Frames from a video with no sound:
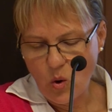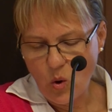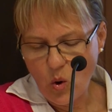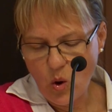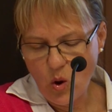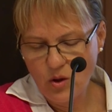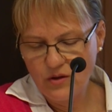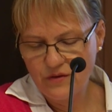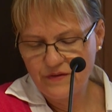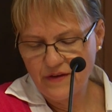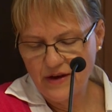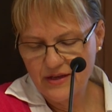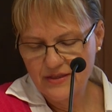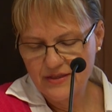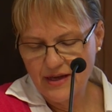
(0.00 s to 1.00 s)
All of
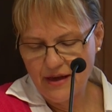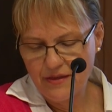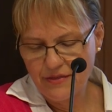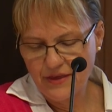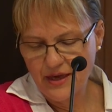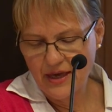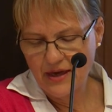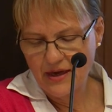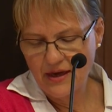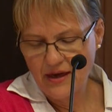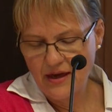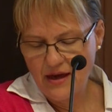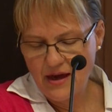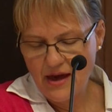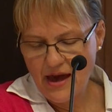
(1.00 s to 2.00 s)
us, I think,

++++++

_Work instruction_: Each record above needs to be retyped exactly, without any pictures.

_Response_:
Frames from a video with no sound:
(0.00 s to 1.00 s)
All of
(1.00 s to 2.00 s)
us, I think,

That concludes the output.